Keep Your College Student from Becoming a Victim of Identity Theft

Identity Theft

(Photo Credit: Identity Theft Protection)

Identity theft is the fastest-growing crime in the country, according to the FBI.  College students are especially vulnerable to this type of fraud for a couple reasons: They lack an understanding of how important it is to keep personal information safe, especially in this era of excessive sharing through social media, and because they come with clean credit histories which they are unlikely to monitor.  We have a responsibility to educate our college-age students about identity theft and how to prevent it.

Prevention Tips

  • Tell your children what identity theft is and how it could affect them if they are not careful. It is vital that anyone going away for college has a clear understanding of the issue and the consequences if certain measures are not taken.

  • Despite having a clean credit history, it’s necessary for college students to check their credit regularly. This is a good way to keep an eye out for fraudulent activity and accounts opened in their name.

  • Explain to your children that when shopping online, they must only use secure websites. This must be the rule if they are going to use a bank or credit cards online. The best way to recognize a secure website: There is an “s” on the end of “http.” This provides customers with peace of mind that payment information will be kept confidential.

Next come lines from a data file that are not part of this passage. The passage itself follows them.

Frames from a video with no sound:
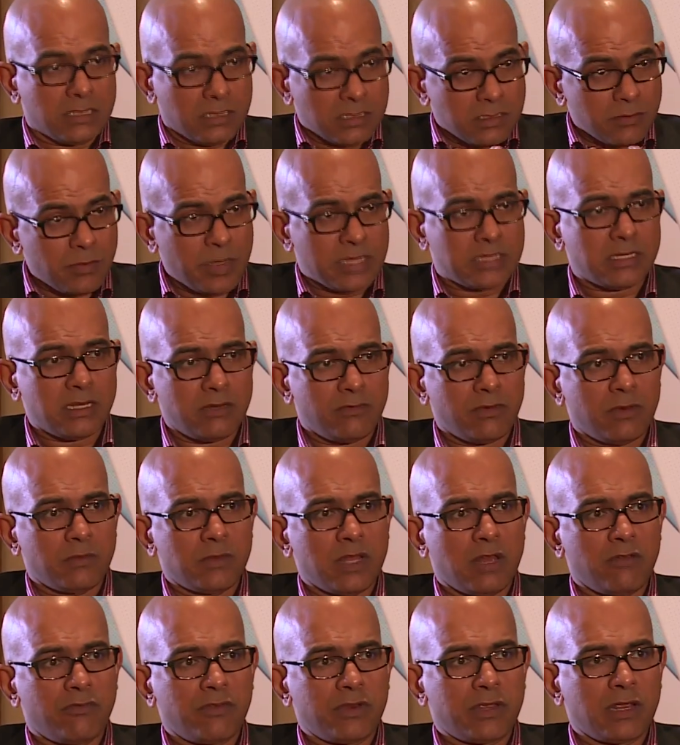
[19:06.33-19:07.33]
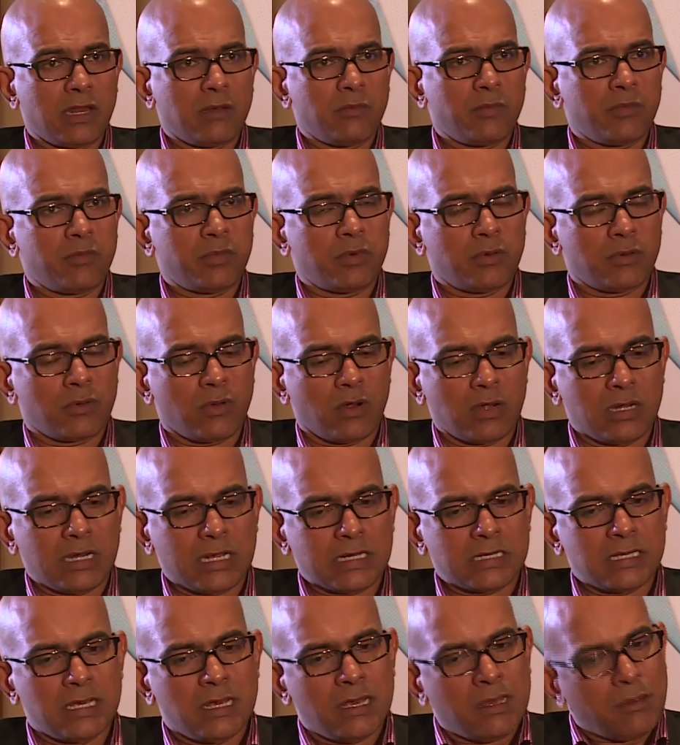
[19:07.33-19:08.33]
especially from the African
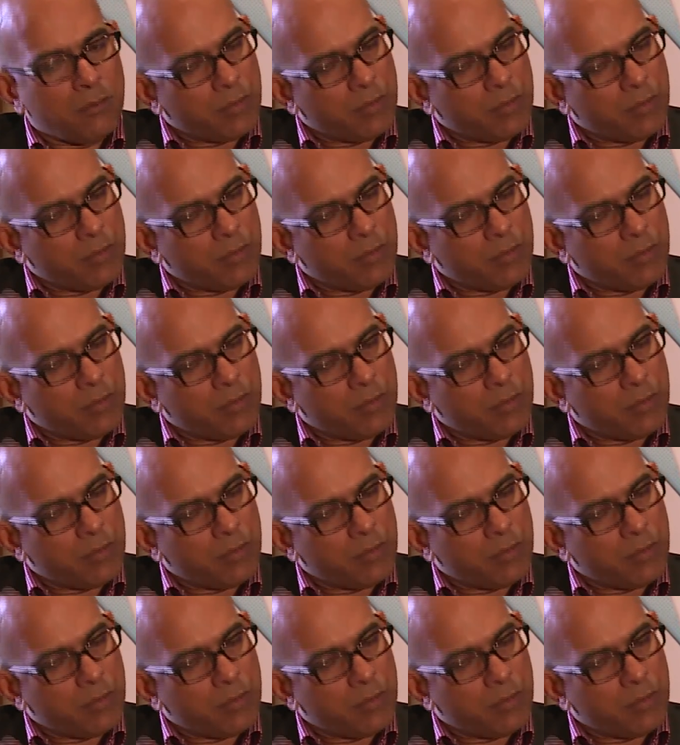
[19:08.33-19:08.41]
context,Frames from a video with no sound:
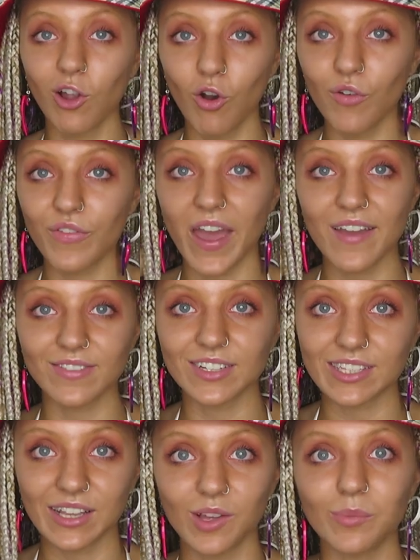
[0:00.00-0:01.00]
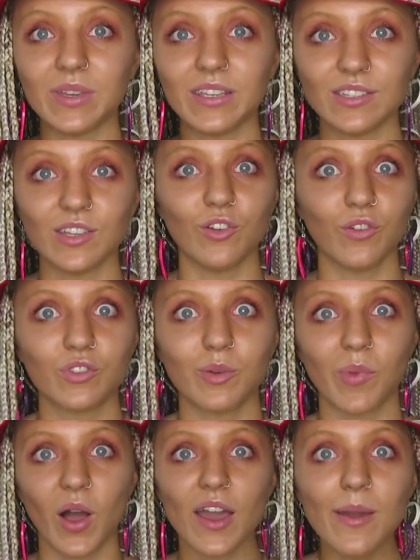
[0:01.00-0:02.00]
love every single piece enough to
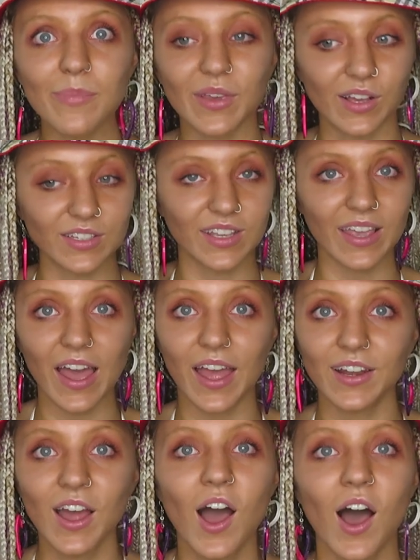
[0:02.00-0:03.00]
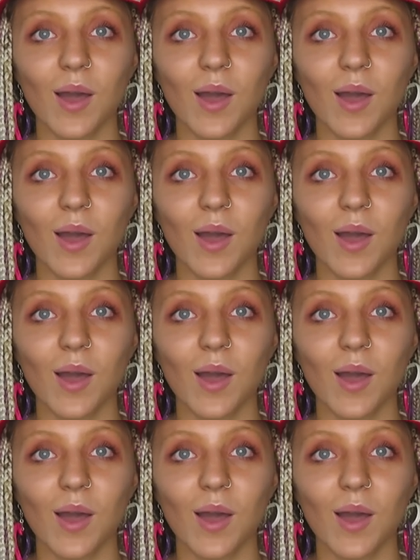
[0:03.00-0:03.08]
buy it because again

  • Teach your college students to always use a firewall and a quality antivirus and malware program. This program should be updated regularly to ensure the latest version is being employed and the maximum protection.

  • Consider signing the whole family up for an identity theft protection service such as LifeLock. This is the ideal way to keep personal information secure. Such services monitor their clients’ accounts and offer them fraud alerts, guidance and resources on how to keep personal information safe.

Basic Security Measures

  • Your children should have a secure place to store their Social Security card, personal documents, credit cards and mail.

  • Teach your children to keep their campus apartments or dorm rooms locked to stop people from going through their personal belongings.

  • Invest in a paper shredder. This is the best way to eliminate documents no longer needed.

  • Instruct your college students to create a separate list of all their account information and banks’ phone numbers. This makes it easy to report a card as misplaced or stolen. They should also keep the phone numbers of the three major credit bureaus handy in case anything suspicious happens.

We are responsible for sending our children out in the world armed with good facts about protecting themselves. With these simple tips, we can educate these young adults so they don’t fall prey to identity thieves.